Mrs. Byers Southern Biscuits

Mrs. Byers Southern Biscuits

The Baltimore Sun Roll and Muffins Recipe Contest Winners
The Baltimore Sun Roll and Muffins Recipe Contest Winners

 

I would call this biscuit recipe a cross between a roll and a biscuit.  The texture was light, but it didn’t crumble like biscuits I normally make do.  I started the process about 8:30 in the morning and had them ready to serve with dinner.  They pair very nicely with this Brunswick Stew.  Although the process to make these isn’t quick, the recipe yielded 15 large biscuits and the cost for the ingredients to make it was about $1.80.  This saves me about $1.00 if I make these instead of buying the already made frozen biscuits I have in the past.  I also have the added benefit of knowing exactly what I am feeding my family.

The recipe starts with making a sponge and letting it rise for several hours.  I left mine to rise from about 8:30 AM and rolled and cut them around 1:30 PM.  I then covered them with wax paper and left them to rise until 4:00 PM when I baked them.

Southern Biscuits Sponge

This is what the biscuits looked like before I left them to rise the final time.

Southern Biscuits

This is what they looked like after the final rise before baking.  When I make this recipe again, I will roll them thicker and not stack like the recipe asked for.  The instructions from the newspaper recipe are below.

Southern Biscuits

The first prize winning recipe for rolls and muffins in the recipe contest run by The Baltimore Sun is Southern Biscuits submitted by Mrs. A. R. Byers of 1405 Edmondson Avenue.

The recipe calls for 1/2 yeast cake.  From the research I’ve done 1/3 of a 2 ounce cake yeast is the same as one packet of yeast (2 1/4 tsp).  This recipe would require about 3 1/3 tsp of yeast.  The recipe is as follows.
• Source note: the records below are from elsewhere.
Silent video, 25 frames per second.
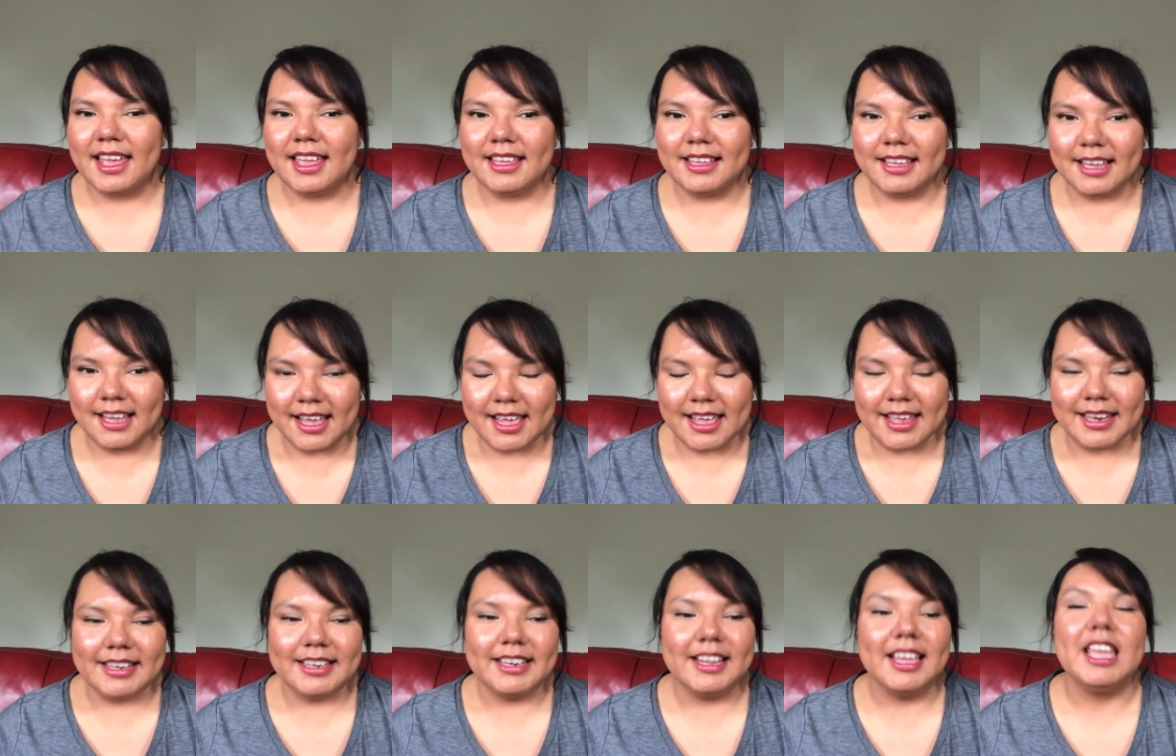
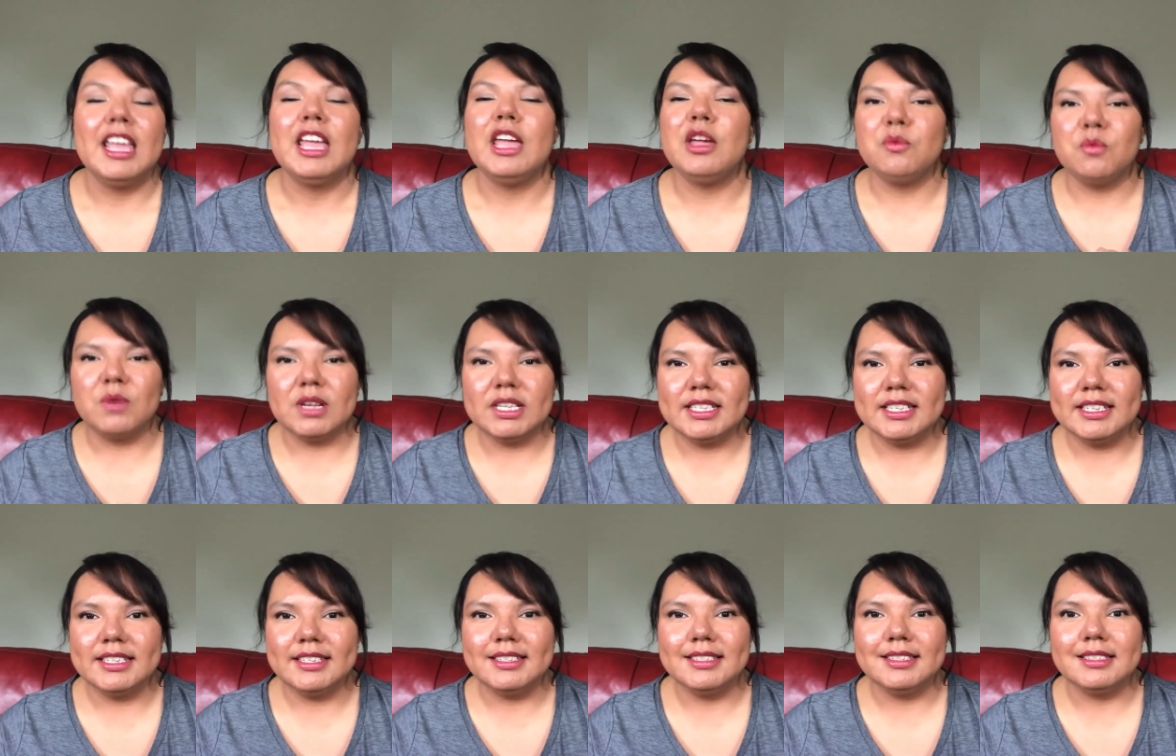And it
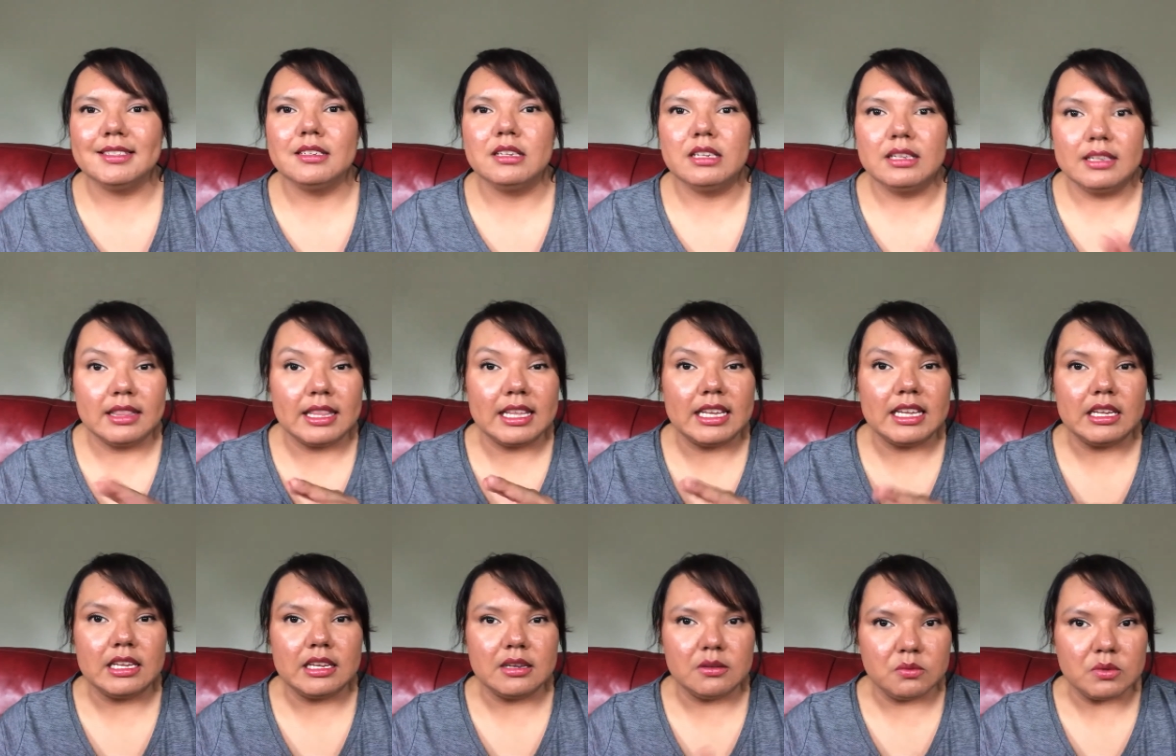wasn't
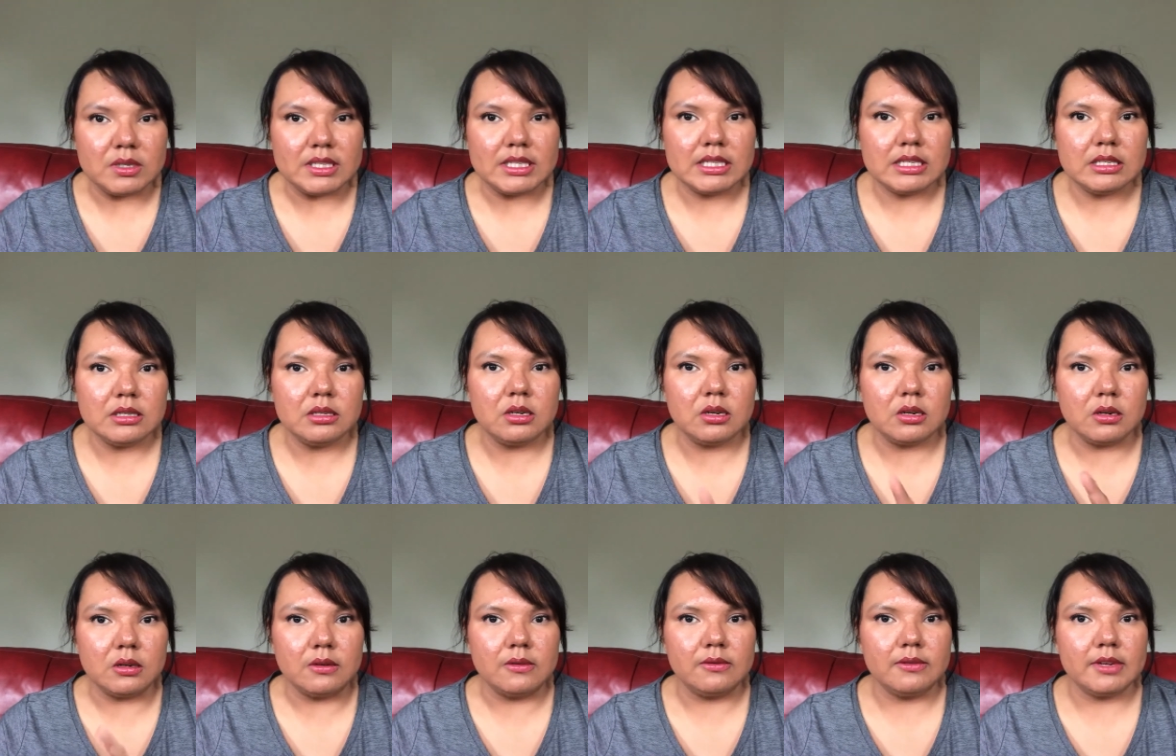
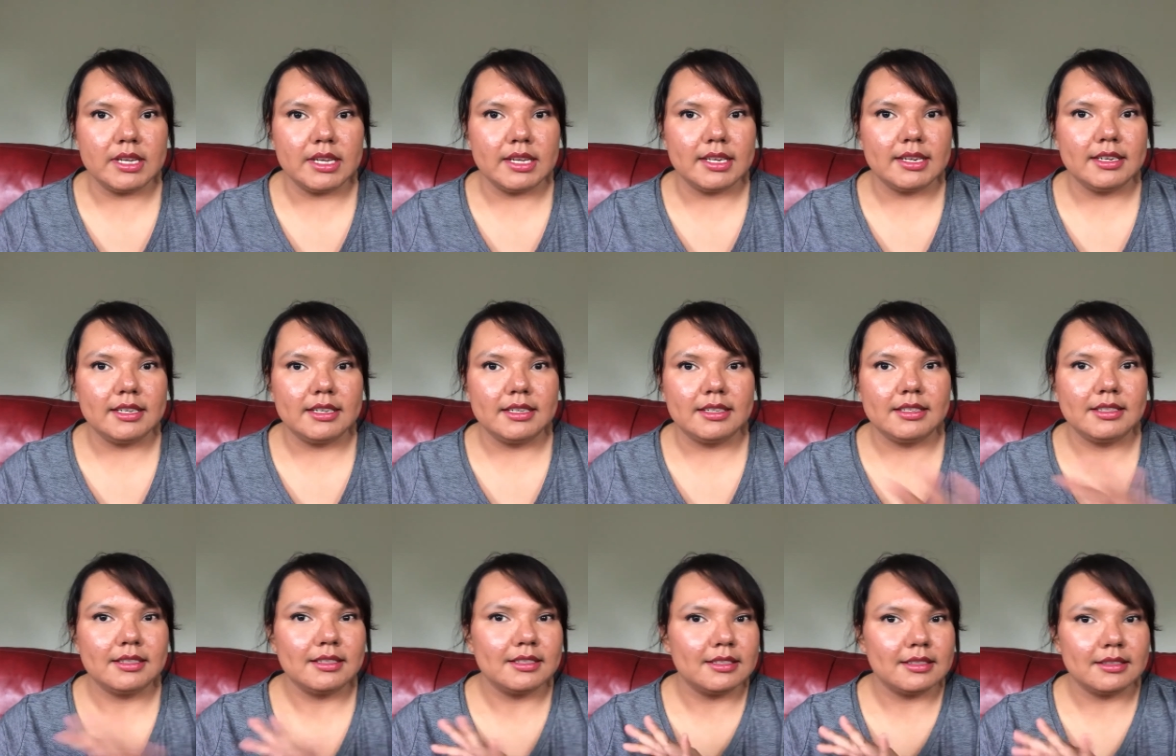COVID.
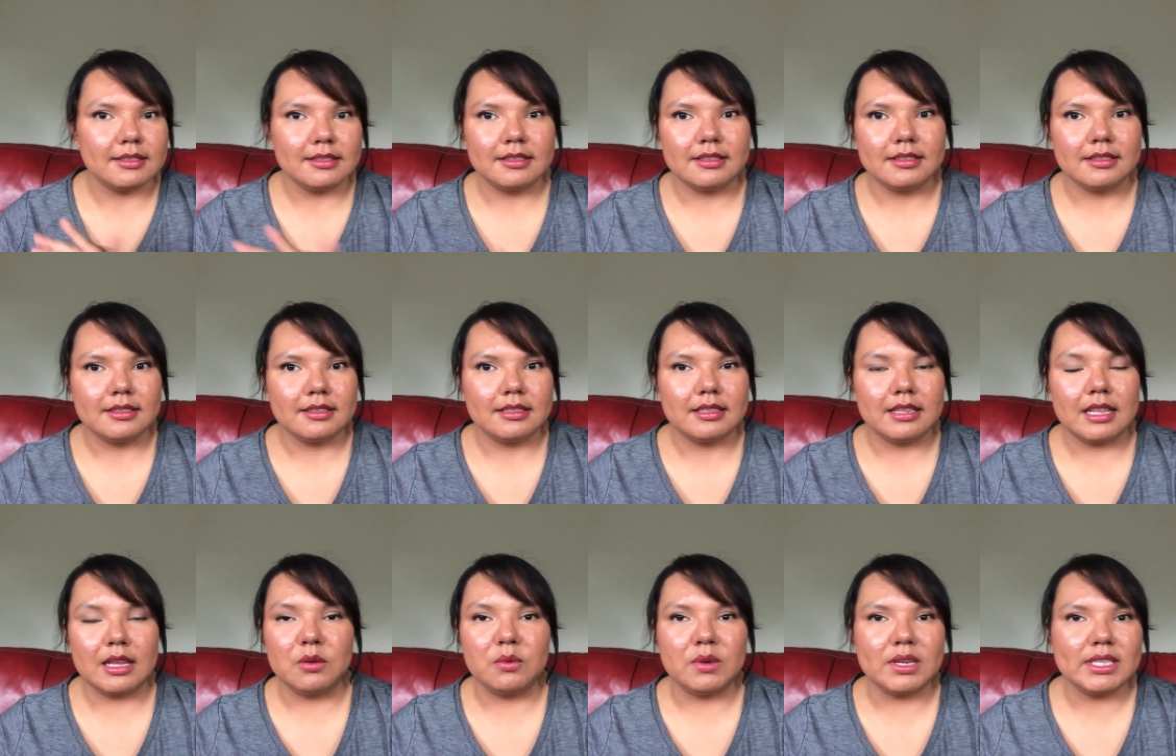
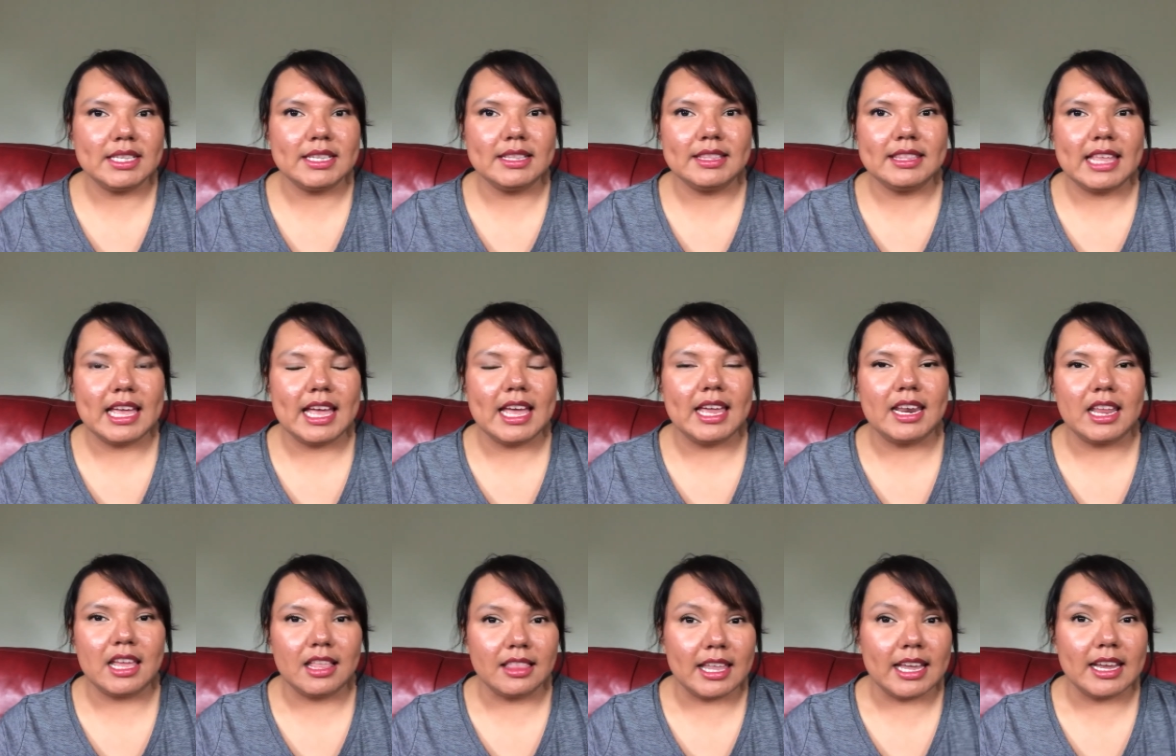It wasn't
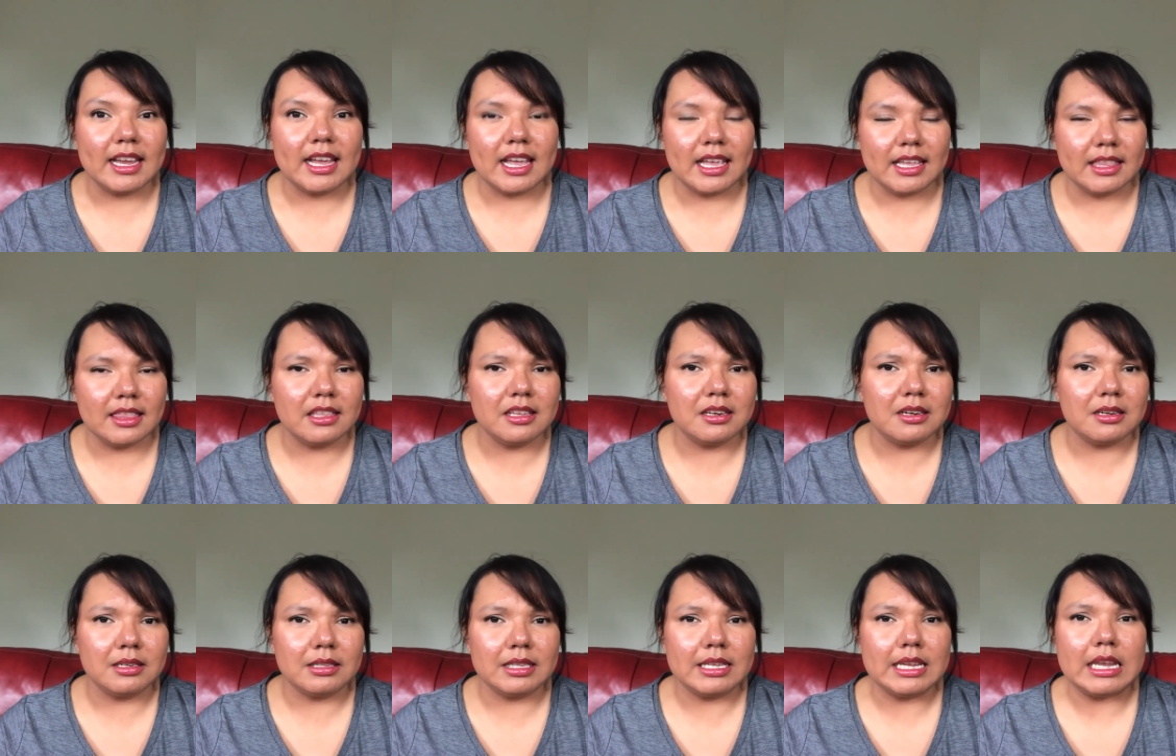that. I
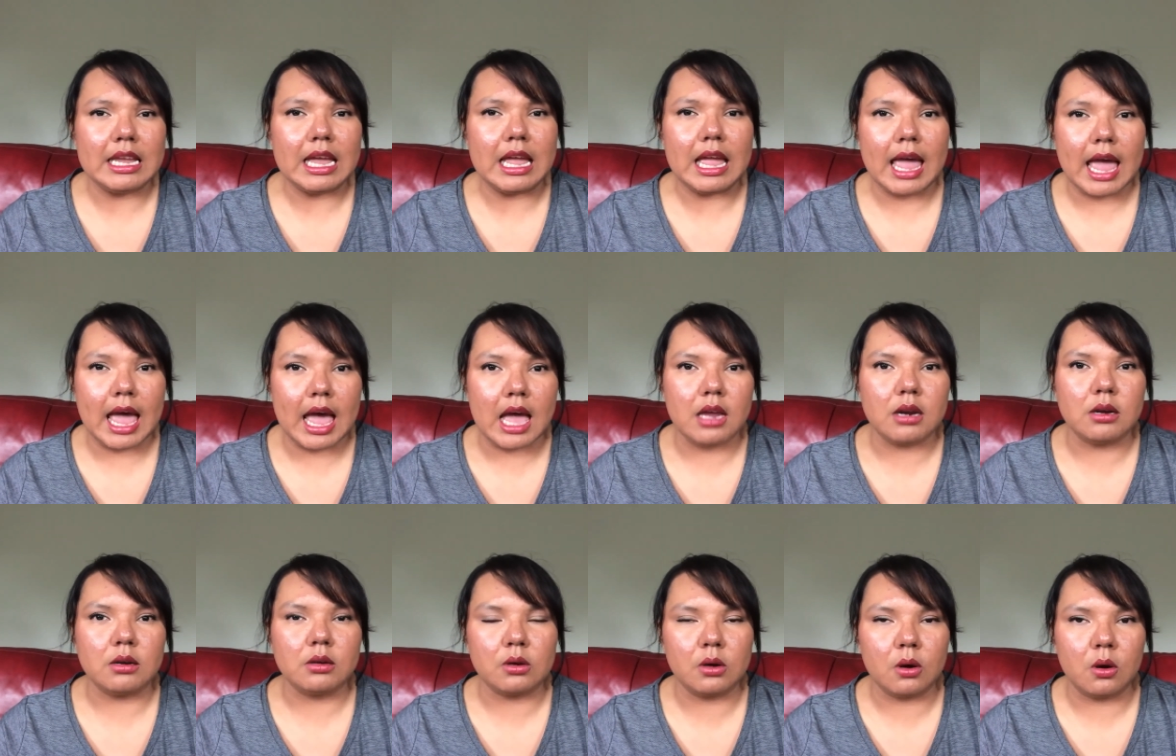literally
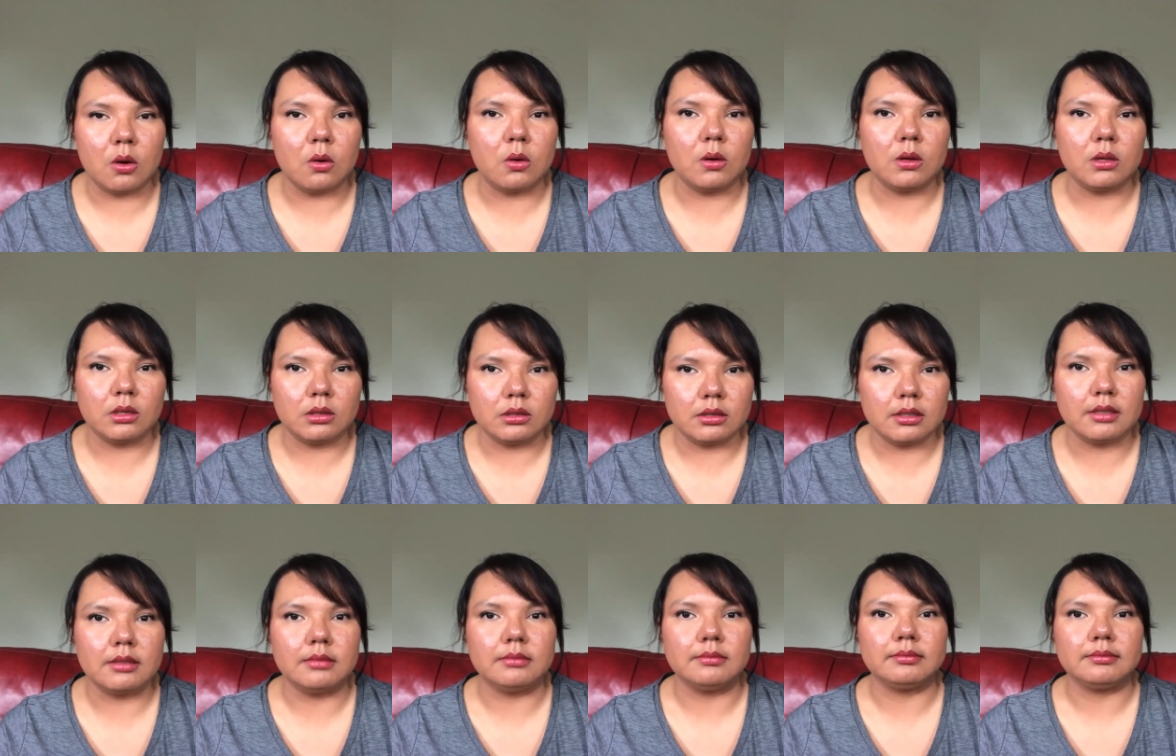had a cold.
Southern Biscuit.  These biscuits are delicious, the tops and bottoms being crisp and delicately browned and the inside light and especially good.  They are suitable for serving at luncheons or receptions, as well as for the family tea.  If any are left over they may be split and toasted for luncheon.  One pint of milk, 1 teaspoonful lard, 2 teaspoonfuls butter, 2 teaspoonfuls sugar, 1 heaping teaspoonful salt, 1/2 yeast cake, 1 egg, 6 cupfuls flour.  Put the milk on the stove in a double boiler, together with the butter, lard, salt and sugar, and when the milk has become scalded let it cool until scarcely warm.  Dissolve the yeast in a little of the cooled milk and then stir it into the milk in the double boiler.  Into the bowl in which the biscuits are to rise sift 2 1/2 cupfuls of flour.  Mix into a stiff batter with the milk that has been prepared in double boiler.  Beat the egg light and add it to the mixture; then beat the batter well as for cake.  Scrape batter from around sides of bowl and cover closely.  Let it rise in a warm place.  For 6 o’clock tea put the sponge to rise about 10 in the morning.  At 3 in the afternoon have a mount of sifted flour on the bread board, about 3 cupfuls, and knead as for ordinary biscuit until the dough is soft enough to handle easily; then roll out about 1/2 inch thick.  Cut with a small cutter.  Brush the top of each biscuit with melted butter, put two together and brush the top with melted butter and lard.  Put the biscuits in the pans, being careful that they do not touch one another.  Set them in a warm place, covered, and let rise until twice the original size.  This will take about 2 hours.  Bake from 15 to 20 minutes in a hot oven.

Southern Biscuits Recipe
The Baltimore Sun Roll and Muffins Recipe Contest Winner 1911

Southern Biscuits - 1911 Prize Winner

Course Bread
Prep Time 30 minutes
Cook Time 15 minutes
Total Time 5 hours 45 minutes
Servings 15 biscuits

Ingredients

  • 1 pint milk
  • 1 tsp lard
  • 2 tsp butter
  • 2 tsp Sugar
  • 1 tsp Salt heaping
  • 3 1/3 tsp dry yeast recipe calls for 1/2 yeast cake
  • 1 large Egg
  • 6 cups Flour

Instructions

  1. Put the milk on the stove in a double boiler, together with the butter, lard, salt and sugar, and when the milk has become scalded let it cool until scarcely warm.  Dissolve the yeast in a little of the cooled milk and then stir it into the milk in the double boiler.
  2. Into the bowl in which the biscuits are to rise sift 2 1/2 cupfuls of flour.  Mix into a stiff batter with the milk that has been prepared in double boiler.  Beat the egg light and add it to the mixture; then beat the batter well as for cake.  Scrape batter from around sides of bowl and cover closely.  Let it rise in a warm place.
  3. For 6 o'clock tea put the sponge to rise about 10 in the morning.  At 3 in the afternoon have a mount of sifted flour on the bread board, about 3 cupfuls, and knead as for ordinary biscuit until the dough is soft enough to handle easily; then roll out about 1/2 inch thick.  Cut with a small cutter.
  4. Brush the top of each biscuit with melted butter, put two together and brush the top with melted butter and lard.  Put the biscuits in the pans, being careful that they do not touch one another.  Set them in a warm place, covered, and let rise until twice the original size.  This will take about 2 hours.
  5. Bake from 15 to 20 minutes in a hot oven.